A structural variable which can predict short- or long-time dynamics, however, is just the beginning of a scientific understanding of the connection between structure and dynamics. My goal in this area has been to develop theory which uses this machine-learned variable to understand how dynamics evolve in time and space, as well as their temperature dependence. Since the machine-learned variable is given to us by a black box, we need to develop a theory for its time evolution from scratch using empirical observations, and some care is needed to make sure the resulting theory is consistent with the fundamental laws of physics (in particular, time-reversal symmetry, which the fundamental laws must still obey even if the glass state often breaks the symmetry). In my PhD work, I developed the tools necessary to construct this kind of theory, and showed how it reproduces many features of dynamical heterogeneity.
The jamming transition
Many disordered systems show a transition from a liquid-like phase to a rigid phase as a function of some control parameter. A paradigmatic example is the jamming of frictionless repulsive spheres, which has a jamming transition near which various properties have scalings resembling an equilibrium critical point. This transition has an upper critical dimension of 2, and the mean field theory of glasses (which is exact for infinite spatial dimension) accurately describes the critical exponents of this transition in both 2d and 3d systems.

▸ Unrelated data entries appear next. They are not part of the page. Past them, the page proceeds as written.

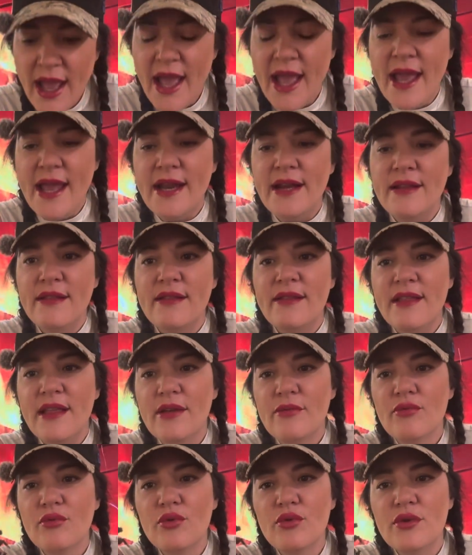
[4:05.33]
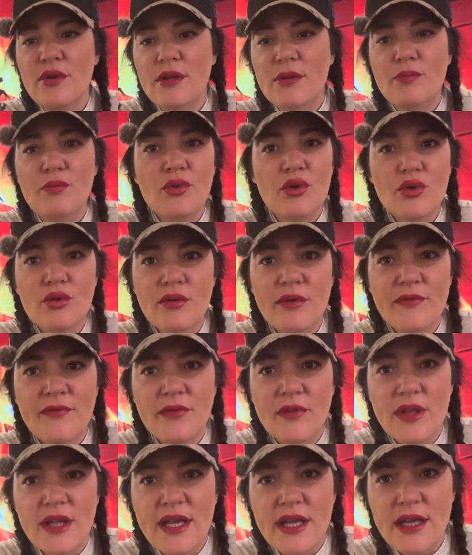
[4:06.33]
And they rooted
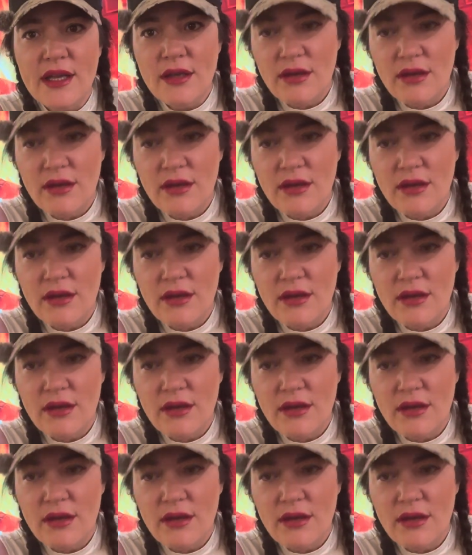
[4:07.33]
beautifully.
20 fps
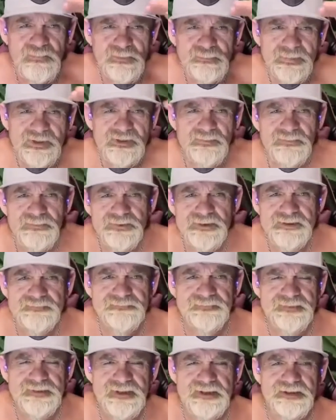Man, what'd he
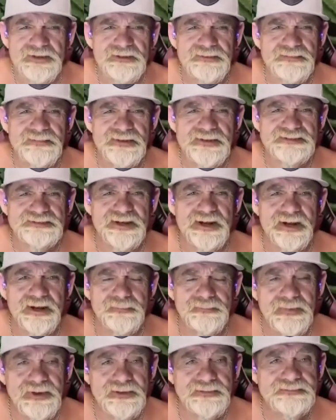forget? Who is that,
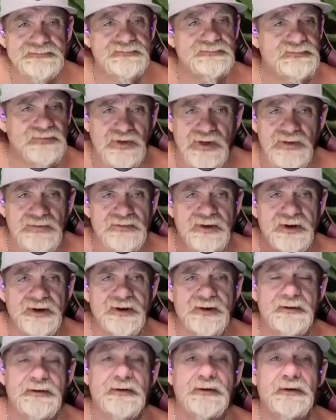man? Long
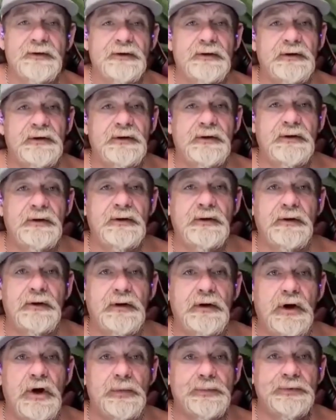hair.
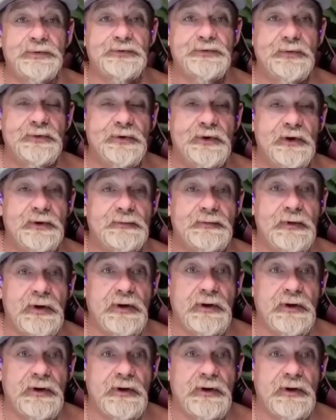Open the door up.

Two projects in my PhD touched on the finite-dimensional consequences of the mean-field theory of glasses. In one project, we showed that, although the mean-field picture would suggest structure becomes rapidly irrelevant for dynamics as spatial dimension increases, local structure appears to be relevant to dynamics in any spatial dimension, raising a puzzle for the interpretation of the otherwise very successful mean-field results. In another project, I helped to analyze simulation data from Eric Corwin’s group. We considered not just critical exponents, but how the prefactors of scaling relations scale with spatial dimension, and showed that these dimensonal scalings match mean-field theory. Since the mean-field theory is exact for large spatial dimensional, this implies, shockingly, that mean-field theory accurately predicts not just critical exponents, but the actual values of some observables near the jamming transition! (I’m still unsure if anyone has ever bothered to check that this isn’t true in, say, the Ising model in 4d—surely someone would have noticed, right?) I was then able to exactly calculate one of these dimensional scalings without the mean-field assumption, in agreement with the numerical results.
In a final project, we showed how known scalings for jamming at finite temperature could be unified into an unusual type of scaling ansatz, where apparently different exponents on different sides of a transition are generated by a dangerous irrelevant variable.